# DESCRIPTION OF THE TASK
From the first line to the last, restate the material word for word, omitting pictures.

# INFORMATION SHOWN

╭──

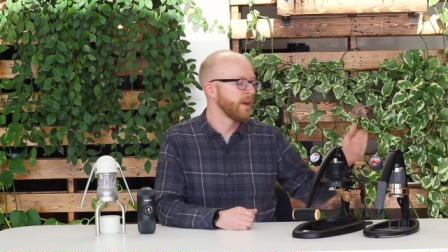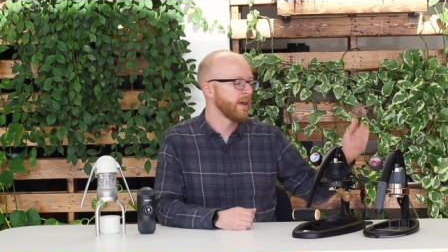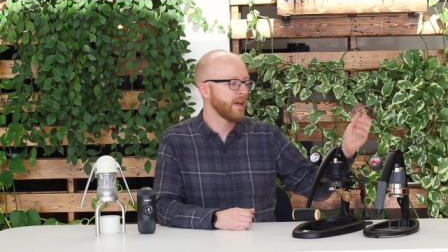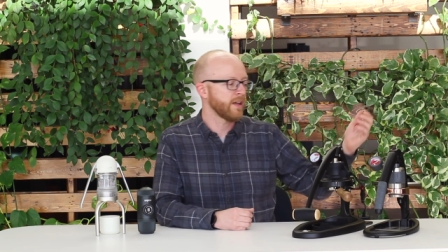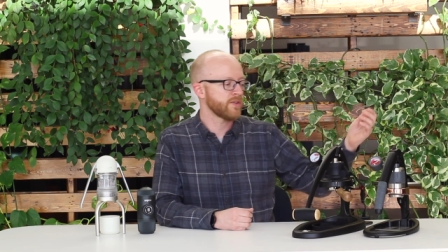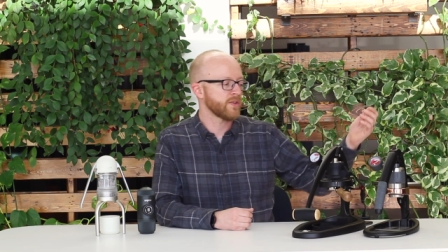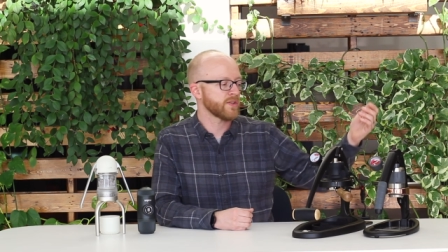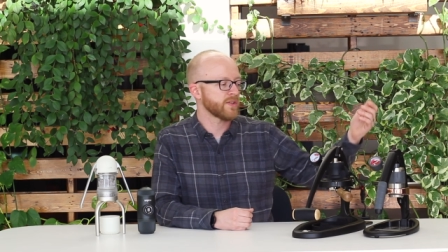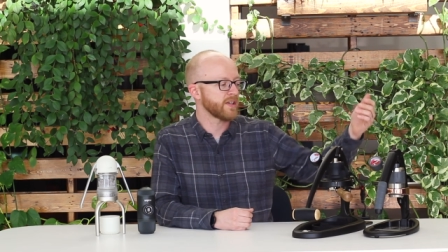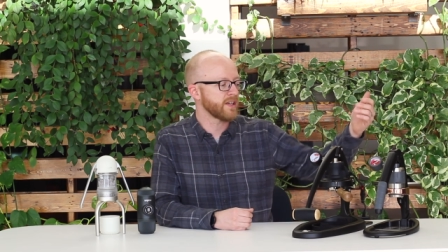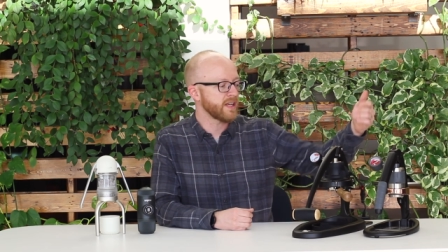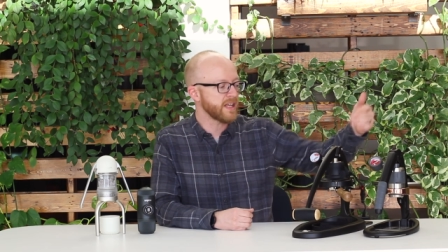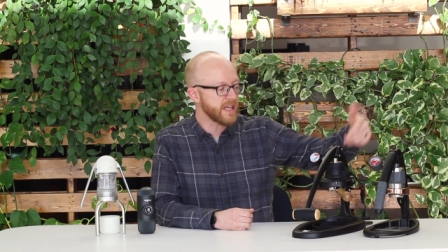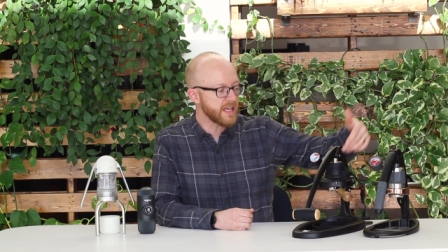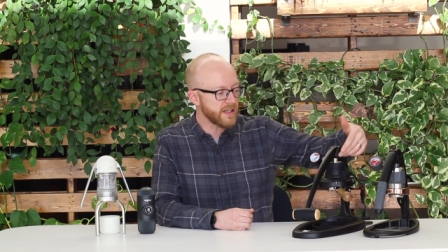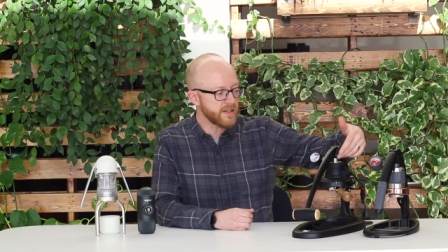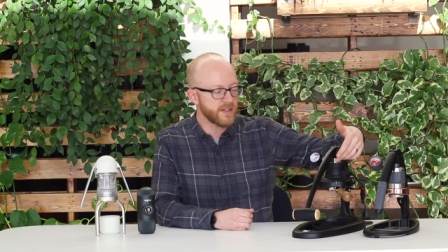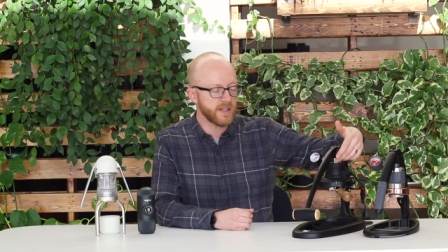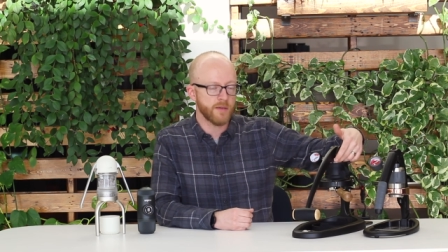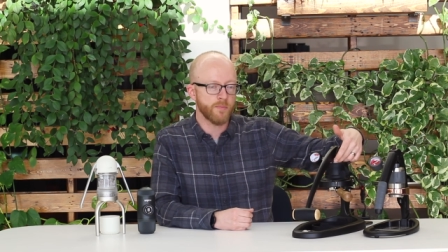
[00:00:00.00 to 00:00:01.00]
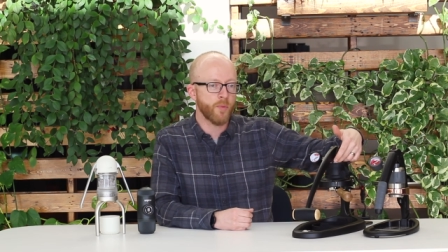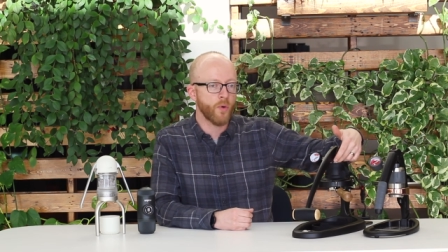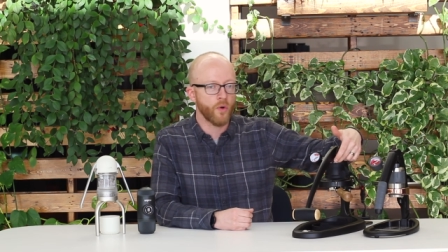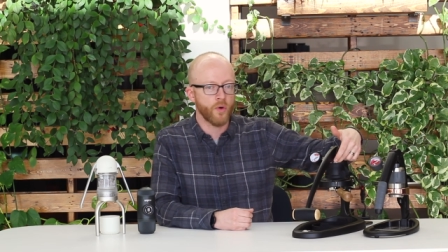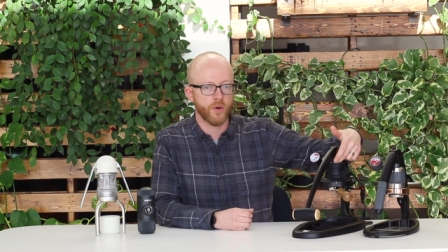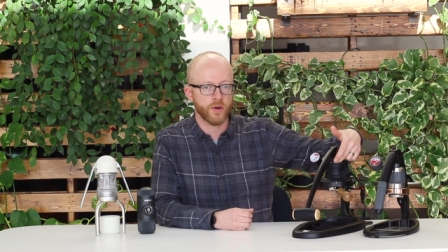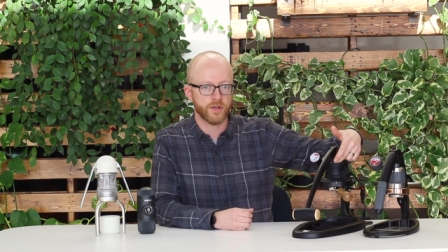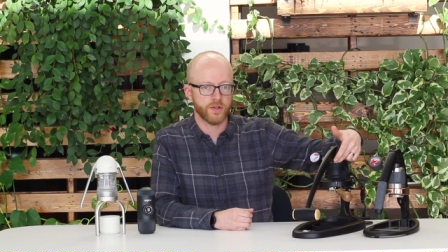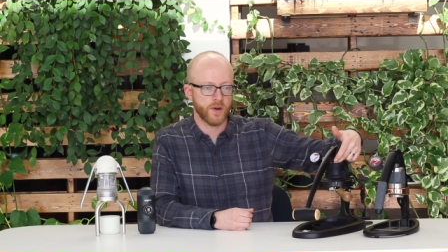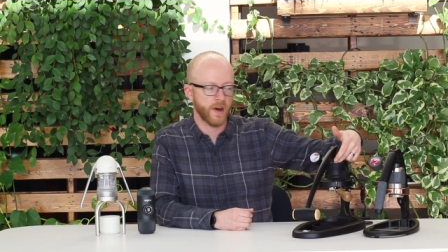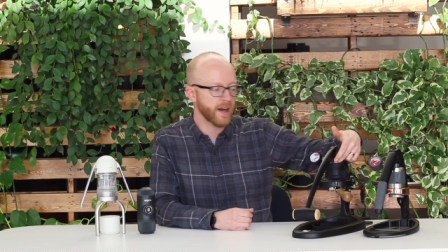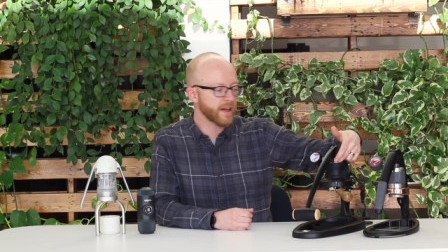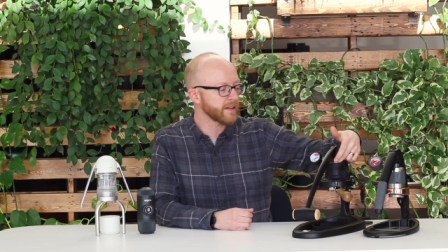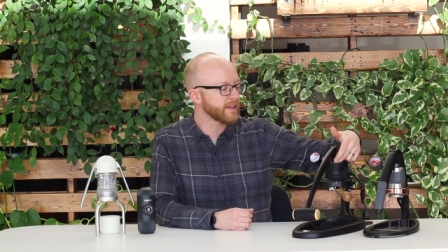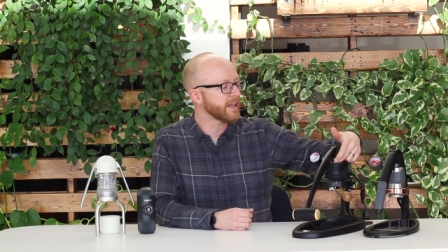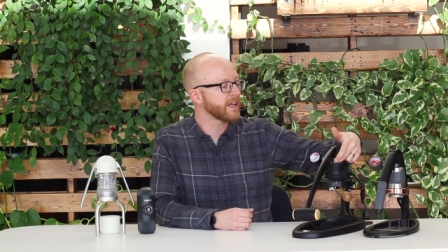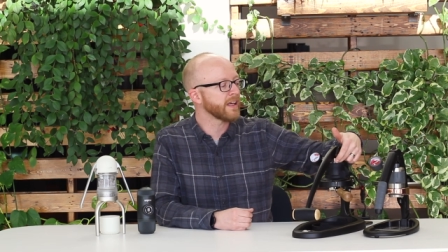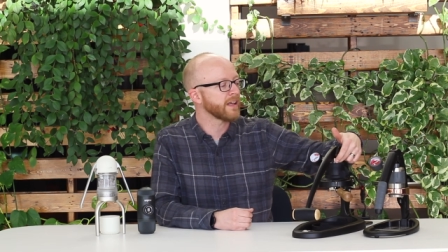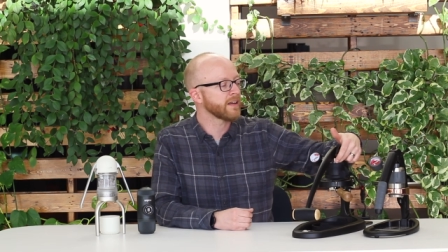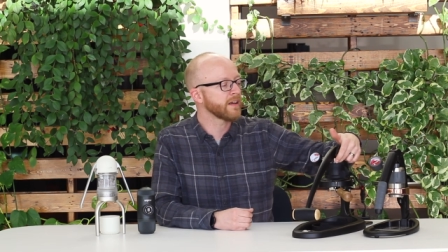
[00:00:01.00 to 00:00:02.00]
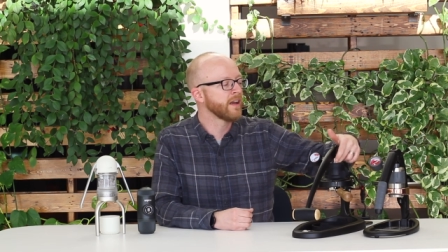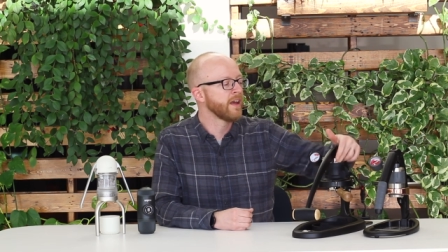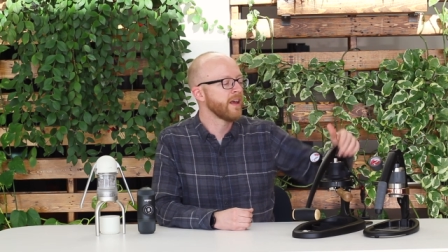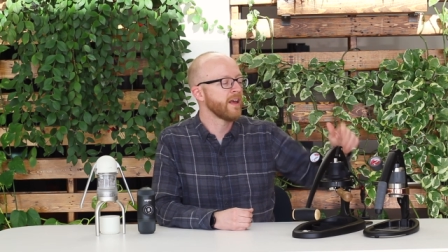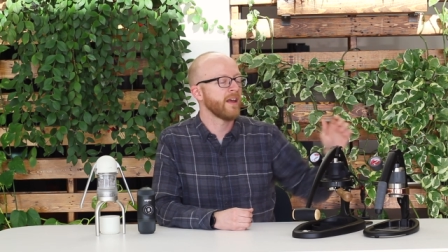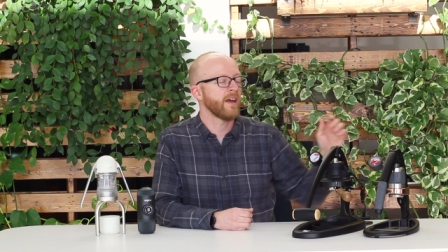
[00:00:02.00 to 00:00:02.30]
It's just an easy pour directly in.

╰──

# WORKED SOLUTION
[00:00:00.00 to 00:00:01.00]
[00:00:01.00 to 00:00:02.00]
[00:00:02.00 to 00:00:02.30]
It's just an easy pour directly in.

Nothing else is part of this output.